Marina and I got up a bit groggy the next morning after serving about 3 liters of wine to the crew and then we lifted anchor and headed to Messalongia at around 07:15. The good news about doing a 70 mile day from Korfos to Trizonia is that you get a 30 miler the next day. We were anchored at around noon, grabbed a quick lunch and walked to the beach area – about 2 miles down a road that also serves as a dike for the town.


The "Beach Club" in Messalongia
Ross and I did a small amount of jogging – about 5 minutes in the noon-day 38 degree heat, and then continued to walk to the Beach Resort at the entrance of Messalongia. As soon as we got there we saw our friends in their Catamaran “Eagle” arriving. I yelled to Theo – and got a friendly wave back. We were hoping that they would arrive at Messalongia so the kids could hang out again.
 

Dinner with our new friends from the catamaran Eagle
After we walked back from the beach, the kids and Marina went back to the boat and went to hang out with the kids on the Cat. Marina met Frederick and Delphine – and their two younger daughters Josephine and Adelade 13 and 8 respectively. I continued on a hunt for a cheap portable air conditioner and came up dry. I got back to the shore and Marina picked me up – then joined the kids pulling the SUP around behind Bonnie Blue. We decided to make plans for dinner that night and we went out as a crew – all eleven of us looking for a restaurant in Meganisi. You’d think it would be easy but, as it turns out, it was a Greek holiday and most of the people that work in Meganisi are from the mountains and they go home for the holiday – so the town was e-m-p-t-y. Anyway, Frederick managed to find a restaurant – it had a Coq on the top of it – and we had a great meal of appetizers and Greek food. We had a laugh at the menu that said "Rooster in Wine" which we gathered would be Coq au Vin.
 
We made it back as a group to the boat at 01:00am and then Jessie, Chelsea and the three boys Theo, Elie,, and JB went out to a local club … for an hour. At 05:00 Marina and I were considering going on a search party … just as a gaggle of tweens, teens, and a twenty-something showed up all happy and giggly from staying out at the club until it closed. Jess was particularly happy having closed her first nightclub down.
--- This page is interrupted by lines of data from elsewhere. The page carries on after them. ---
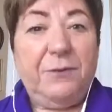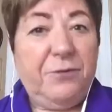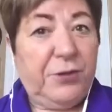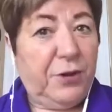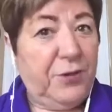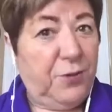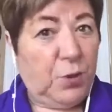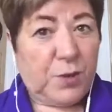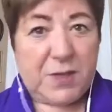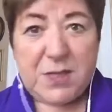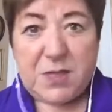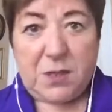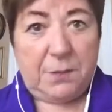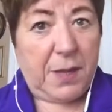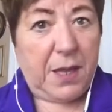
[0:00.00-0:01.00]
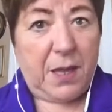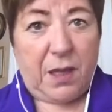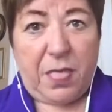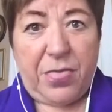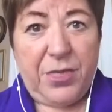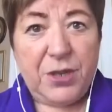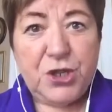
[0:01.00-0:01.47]
very focused on my
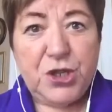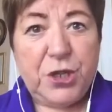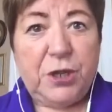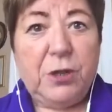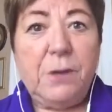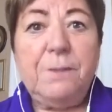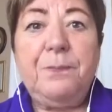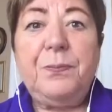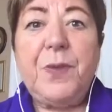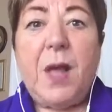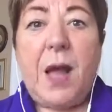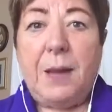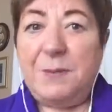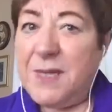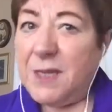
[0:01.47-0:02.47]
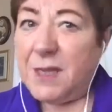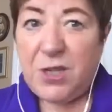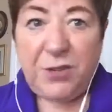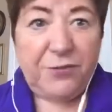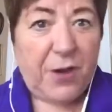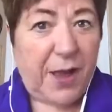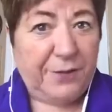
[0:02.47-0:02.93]
health this year. I'm
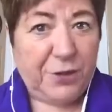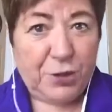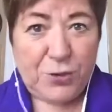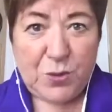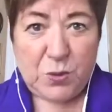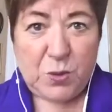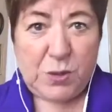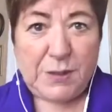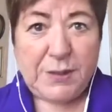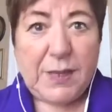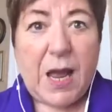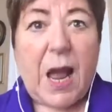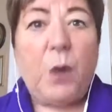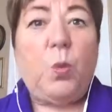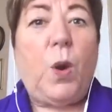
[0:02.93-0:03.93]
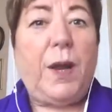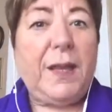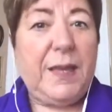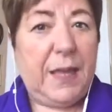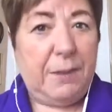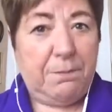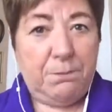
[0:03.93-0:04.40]
65 years old. I want to
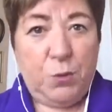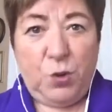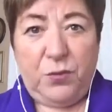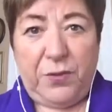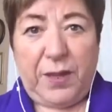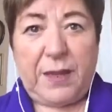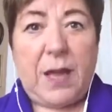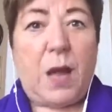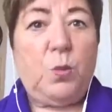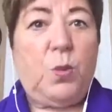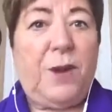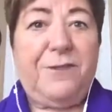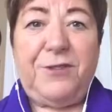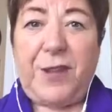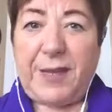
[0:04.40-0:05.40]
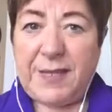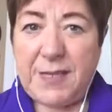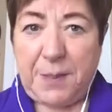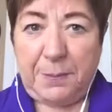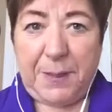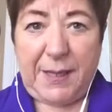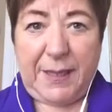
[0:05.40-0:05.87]
keep moving. I want
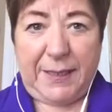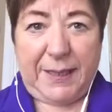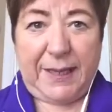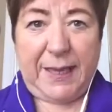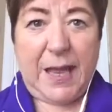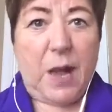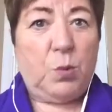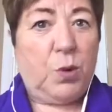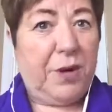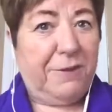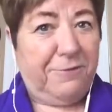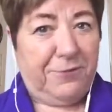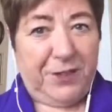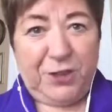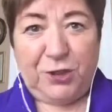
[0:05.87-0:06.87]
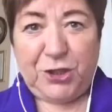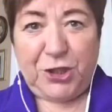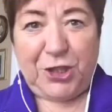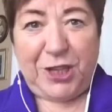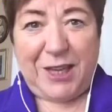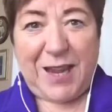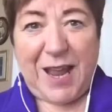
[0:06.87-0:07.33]
flexibility. I want to feel
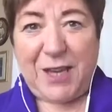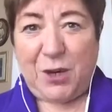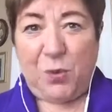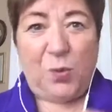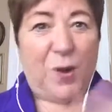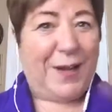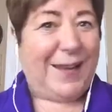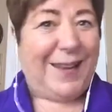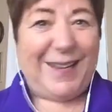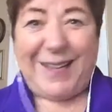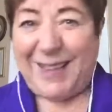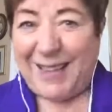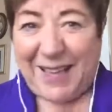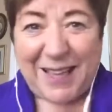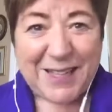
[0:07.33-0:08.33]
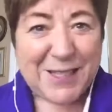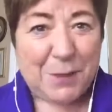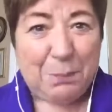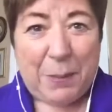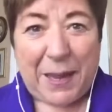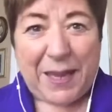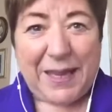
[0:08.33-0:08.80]
good. I don't want any of the aches
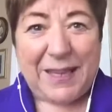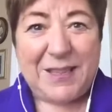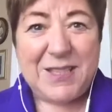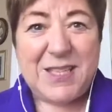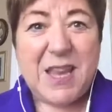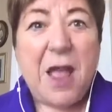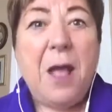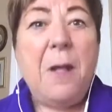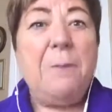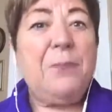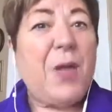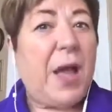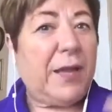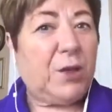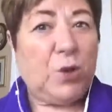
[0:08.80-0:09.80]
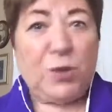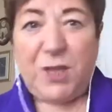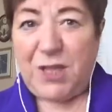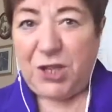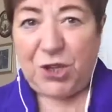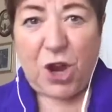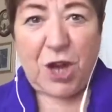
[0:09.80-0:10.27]
and pains. I go to
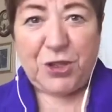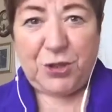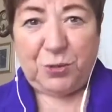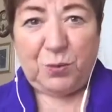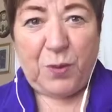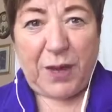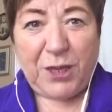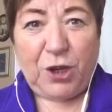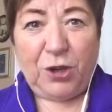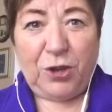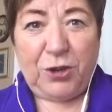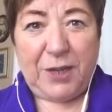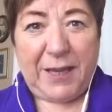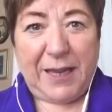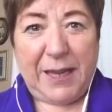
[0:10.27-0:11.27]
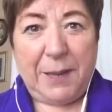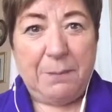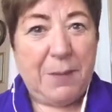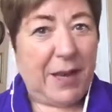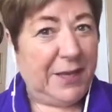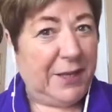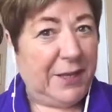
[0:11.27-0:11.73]
the doctor regularly.
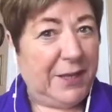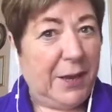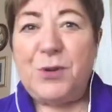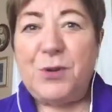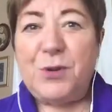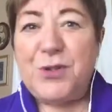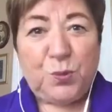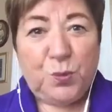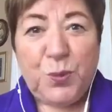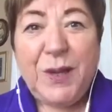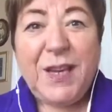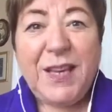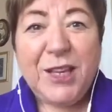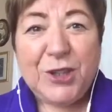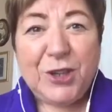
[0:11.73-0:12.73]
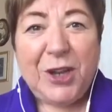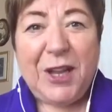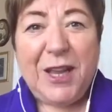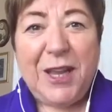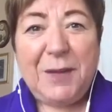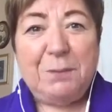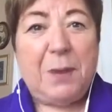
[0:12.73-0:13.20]
My numbers are really
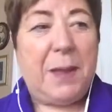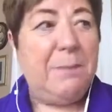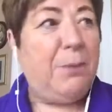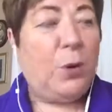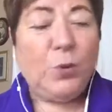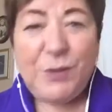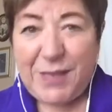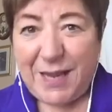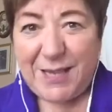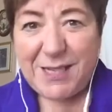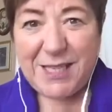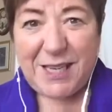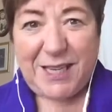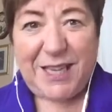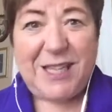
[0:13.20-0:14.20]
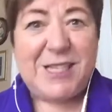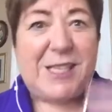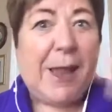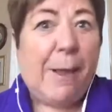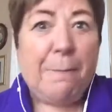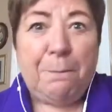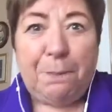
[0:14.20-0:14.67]
good. My bone density is
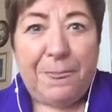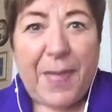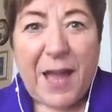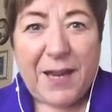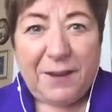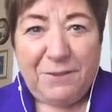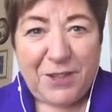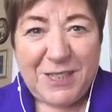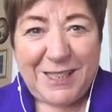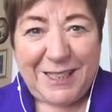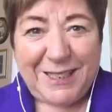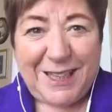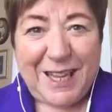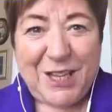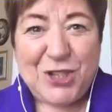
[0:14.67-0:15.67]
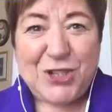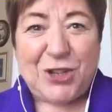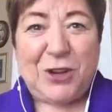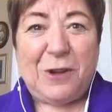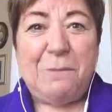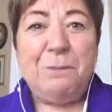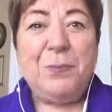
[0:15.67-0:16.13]
that of a
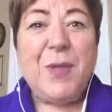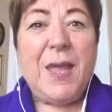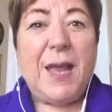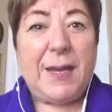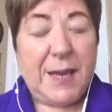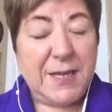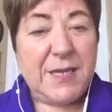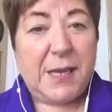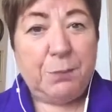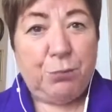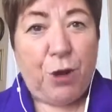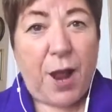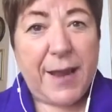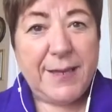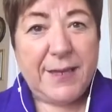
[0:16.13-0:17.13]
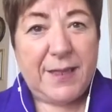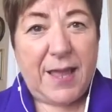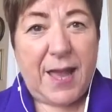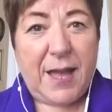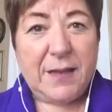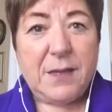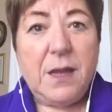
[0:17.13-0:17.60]
teenager. And I take pride in
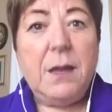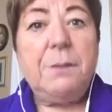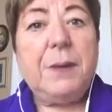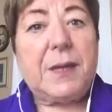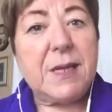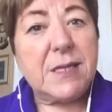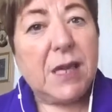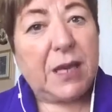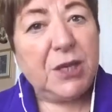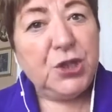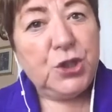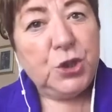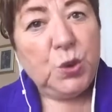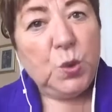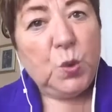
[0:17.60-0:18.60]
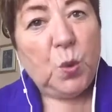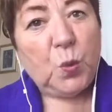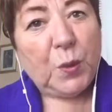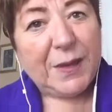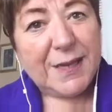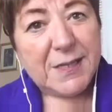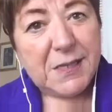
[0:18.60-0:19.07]
that because I do
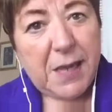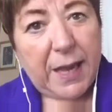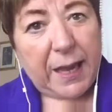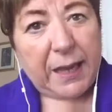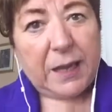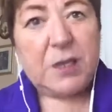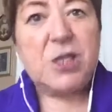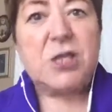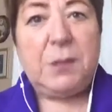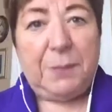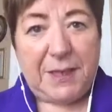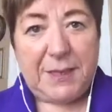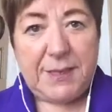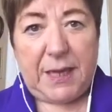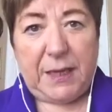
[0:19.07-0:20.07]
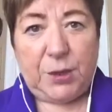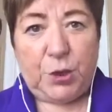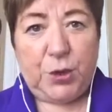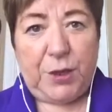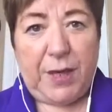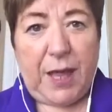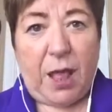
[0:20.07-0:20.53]
what it takes to maintain
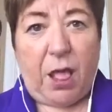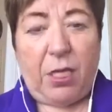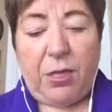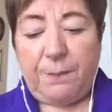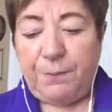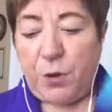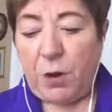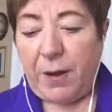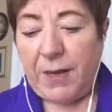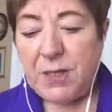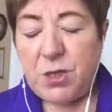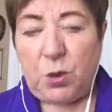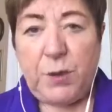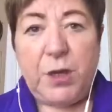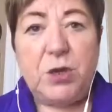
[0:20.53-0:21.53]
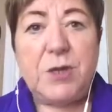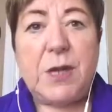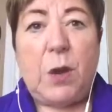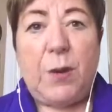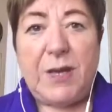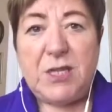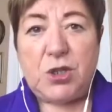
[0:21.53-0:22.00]
good health. All right, so here's
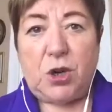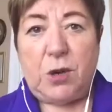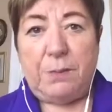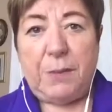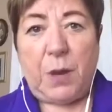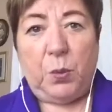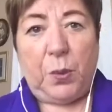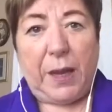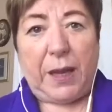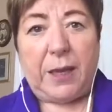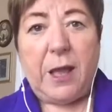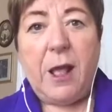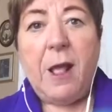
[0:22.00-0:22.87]
how I start my week.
Our friends leaving on Eagle
The next morning Frederick came to see my new alternator setup as the Eagle has basically the same engine as Tara’s except that it isn’t turbocharged. The night before we had been discussing the most important aspect of cruising sailing – keeping the batteries charged. He like Marcel, has had some struggles with maintaining the charge of his batteries. I believe we have solved that problem with the big alternator and the regulator timed to fill the large battery bank we have on Tara and want to help others find the way as well.
After a coffee, we said our goodbyes – they’re heading first to Kefalonia, then Sicily the following day. We are heading into the Ionian – on our way to Corfu to pickup our friends Chris Read and the Price family.

 
The wind was up so we sailed downwind in 20 knots of breeze until we turned the corner and headed North. We had two choices, Vathy on Ithaka or Tranquil Bay on Lefkas.

Lighting candles for passed loved ones on Atakos,
now an annual tradition.
We had made some good time under sail, then we powered for a while, so we decided to make lunch around 4pm at Atokos where we lit a candle at the tiny church for our lost loved ones, then carried onto Tranquil Bay, near Nydri. Marina and I left the kids onboard and went to town returning with some more food and some plans for the next day.